Framework Paper on the Political Economics of Growth in Transition Countries
Framework Paper on the Political Economics of Growth in Transition Countries
What were the problems confronting the choices to be made by transition economies? At the start of transition, post-communist countries had the "choice of a system", but at the expense of major costs. Democratic decisions about how to shape institutions, wealth distribution, social protection etc were confronted with a series of tight constraints such as the inefficiencies in existing industrial structures and the strong grip on power of the former ruling classes.
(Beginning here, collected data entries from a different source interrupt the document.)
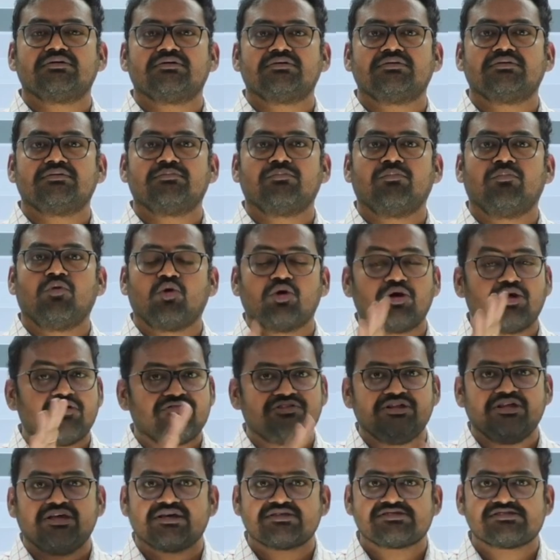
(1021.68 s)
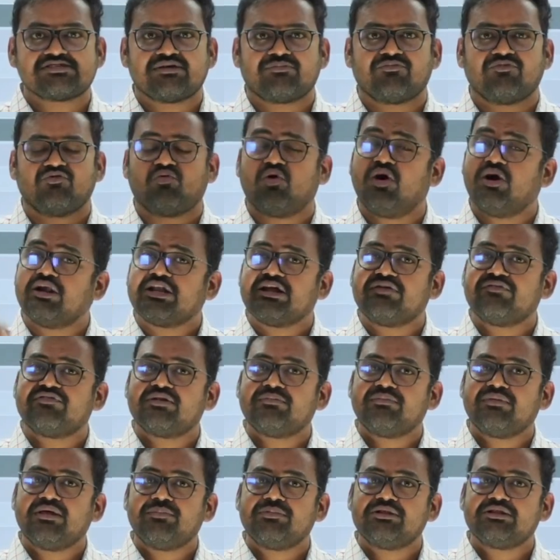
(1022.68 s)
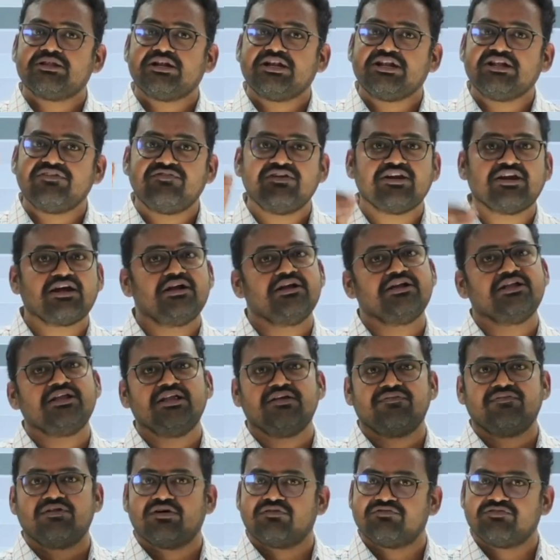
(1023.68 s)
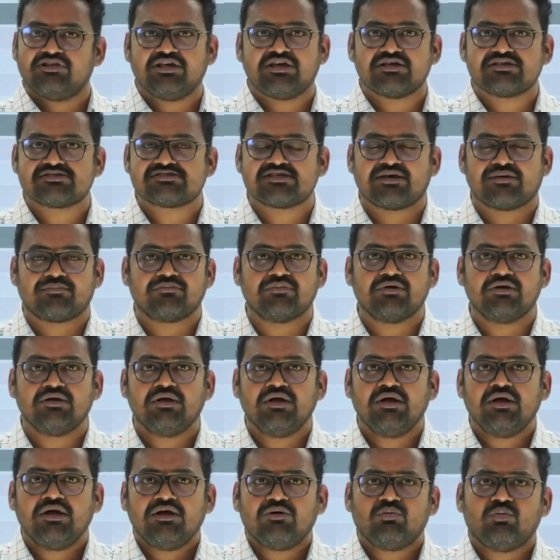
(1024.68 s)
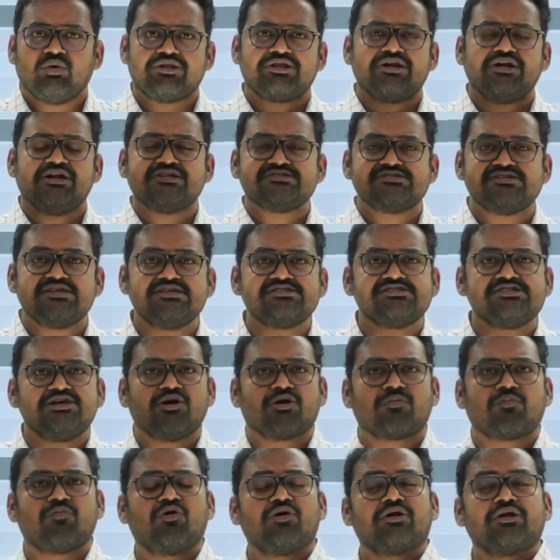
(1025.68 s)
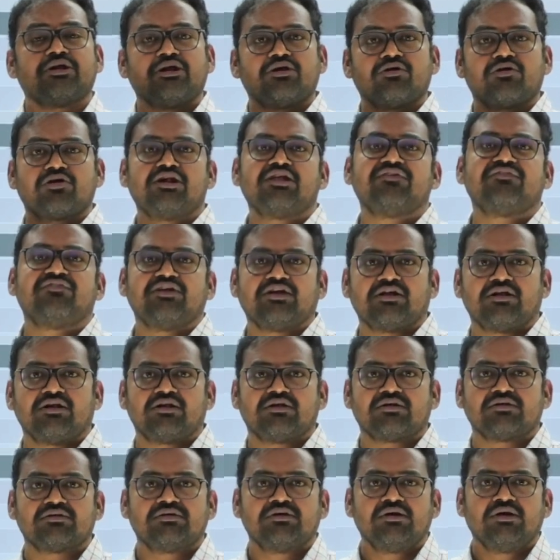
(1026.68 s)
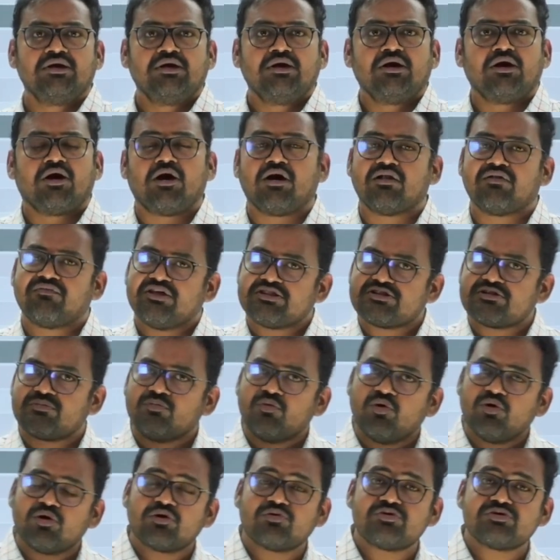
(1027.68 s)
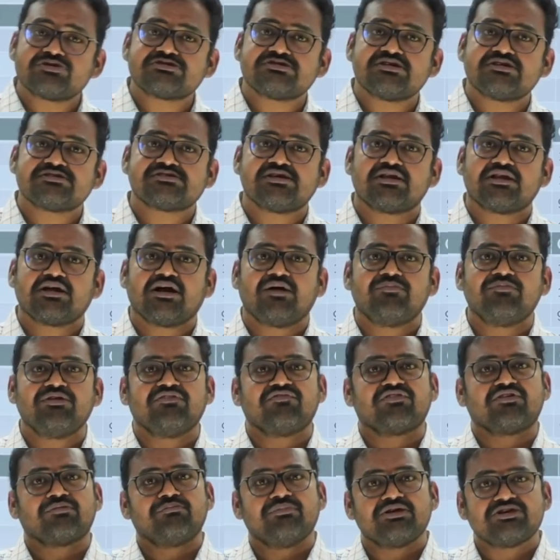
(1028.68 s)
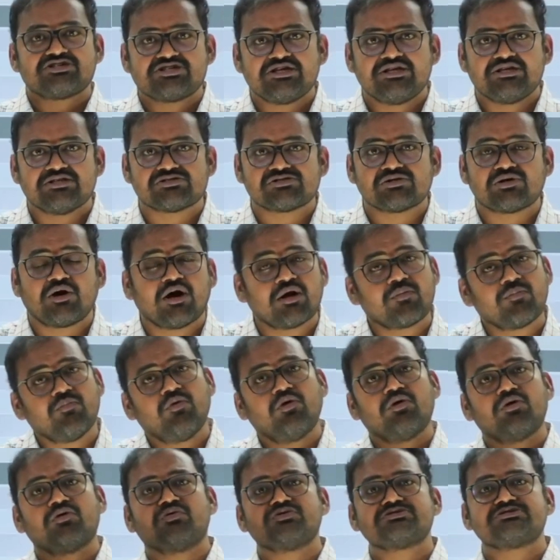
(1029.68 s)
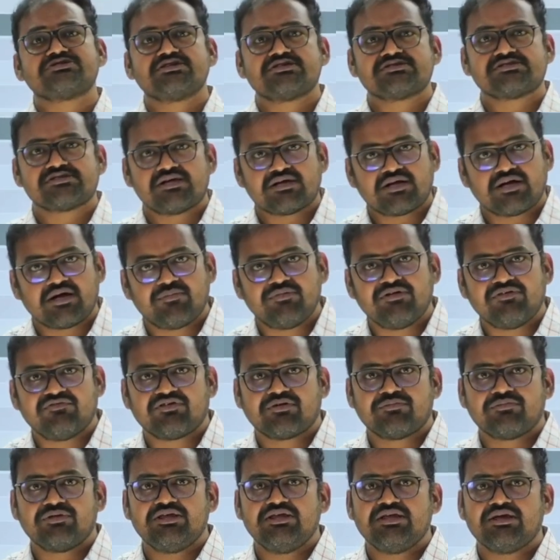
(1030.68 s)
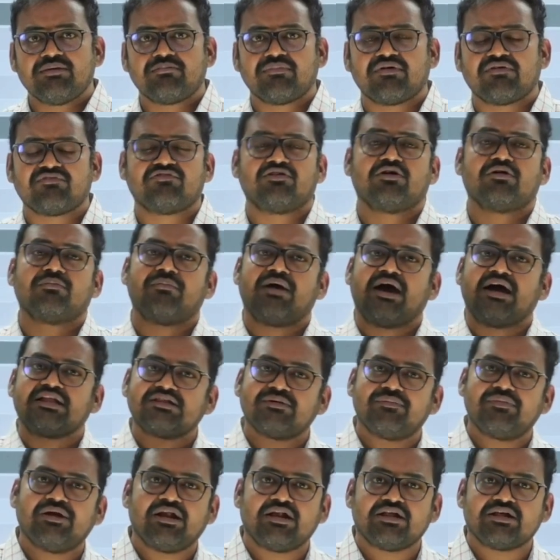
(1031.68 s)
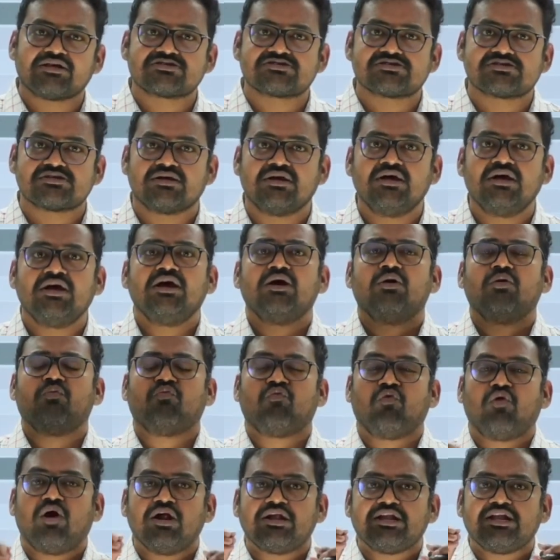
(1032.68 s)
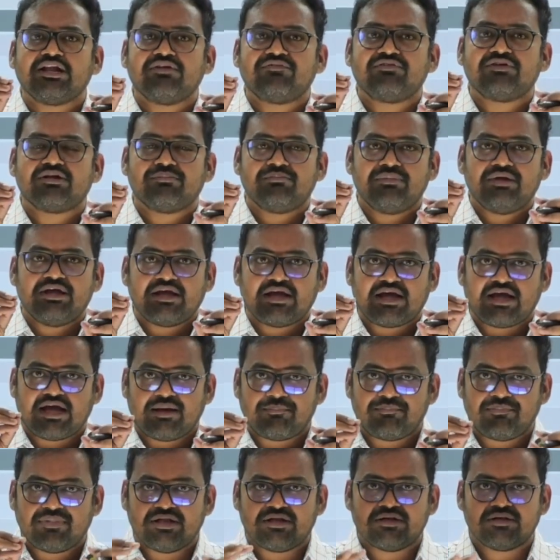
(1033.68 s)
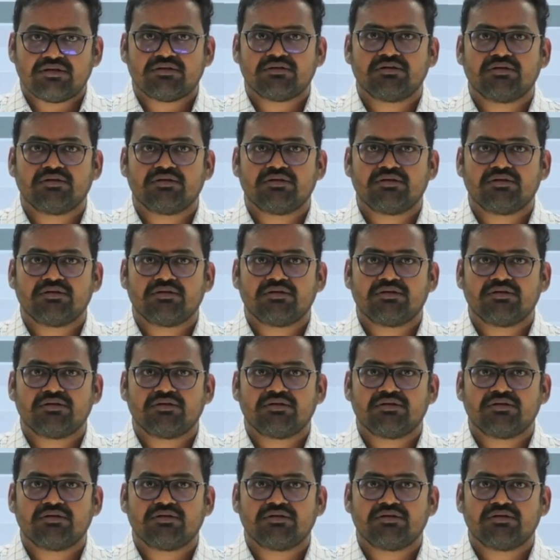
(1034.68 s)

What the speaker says: mode of the exam, whatever may be the difficulty level of the exam, whether it is easy or moderate or difficult, or whether more questions are coming from machines or more questions are coming from EMF or mathematics, whatever may happen,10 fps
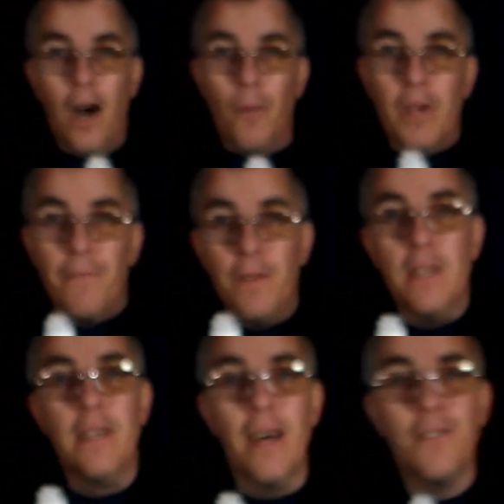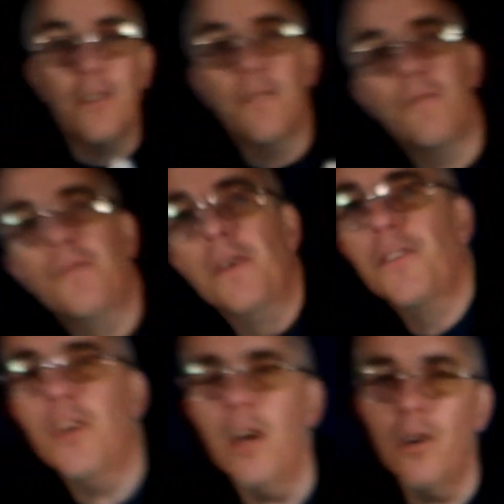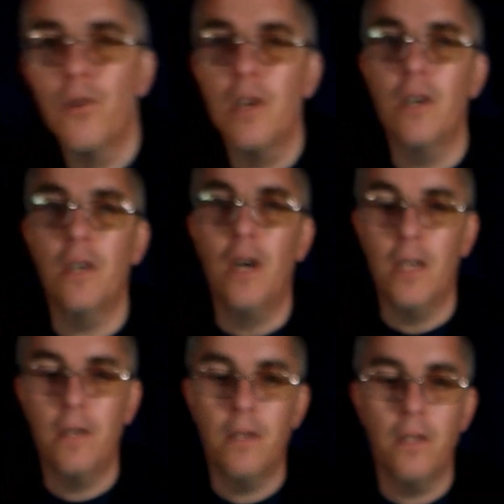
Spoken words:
If it doesn't filter or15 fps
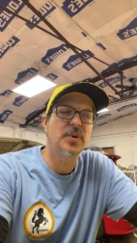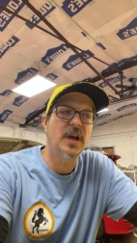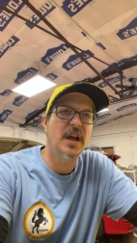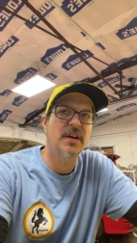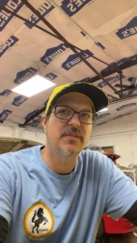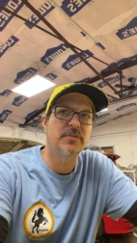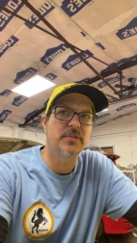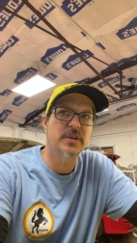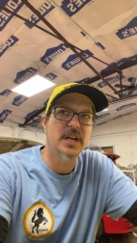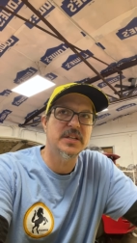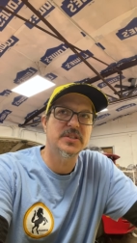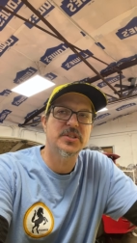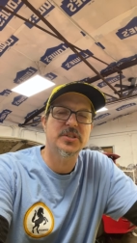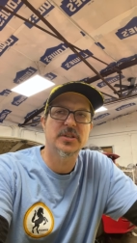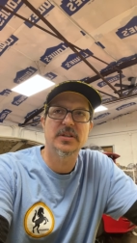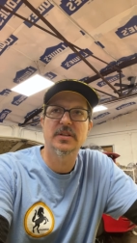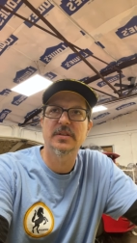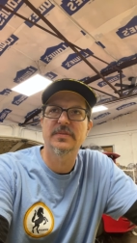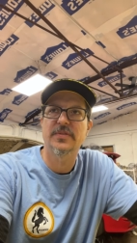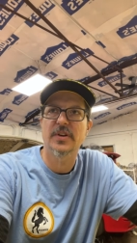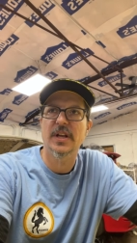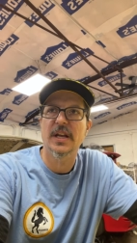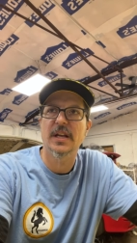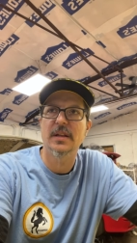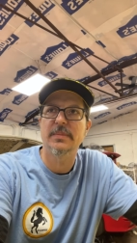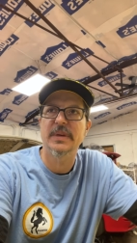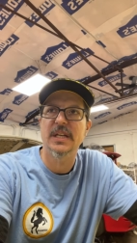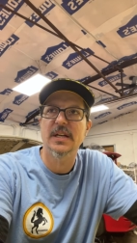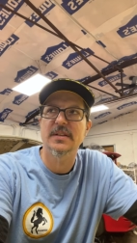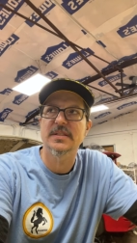have registered for the Helen
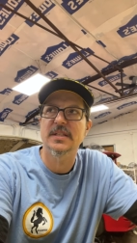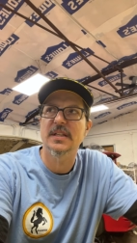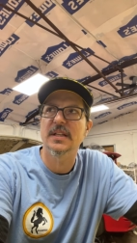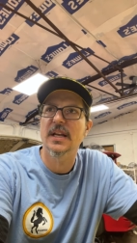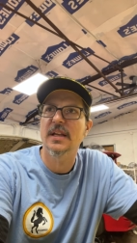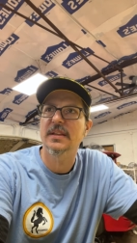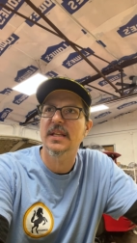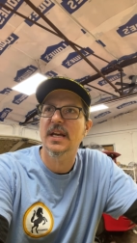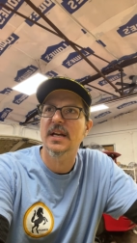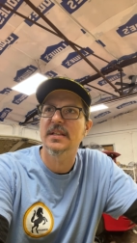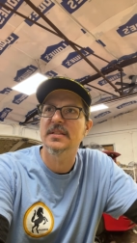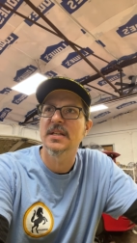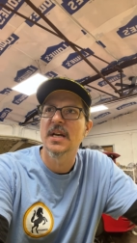meet, I'll send out that.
The paper summarises the initial conditions these countries were facing and the history predating transition. The problem of passing reforms democratically is then analysed. Particular aspects of the political economy of transition are then analysed, alternating theoretical and empirical arguments.
Findings include:
- transition countries, started the transition race with very different backgrounds, skills and chances
- the debate between good and bad policies was strongly distorted towards finding a general model of transition and away from accommodating each country's peculiarities
- research has overlooked an important aspect of institutional reform
- if the democratic mechanism of checks and balances is unclear to the voters, it is hard for them to judge who is to blame for badly chosen policies
- if the institutions that translate policy choices into policy actions are captured by external agents, then it is impossible to judge the quality of policy choices themselves
- different countries in different periods resorted to one or more mechanisms of implicit redistribution
- transitional democracies are less efficient than either authoritarian regimes or well established democratic regimes in resisting macroeconomic populism
- institutional arrangements, such as a more independent central bank, and clear separation of powers between the executive branch and the legislature and between the central government and the regions, help protect macroeconomic policy from populist demands
Conclusions include:
- economic performance is basically unaffected by the speed of liberalisation at the initial stage of transition, instead, the weakening of the institutional capacity reveals itself to be a much stronger determinant of this performance
- the rule of law and command of democracy seem to be important factors in what makes institutions work
- fast democratisation and reforms under a poor rule of law generate an institutional collapse, which reinforces the output fall and prevents recovery
- conventional wisdom, which stays that deforms tend to be stalled more easily under a democratic regime does not apply to most of the post-communist countries, where democratic transition is successful the strong popular support for change is translated into efficient policies
- more democracy is correlated with faster reforms and recovery
- the only aspect for which transition countries do not seem to differ from developing countries is the one of macroeconomc stabilisation.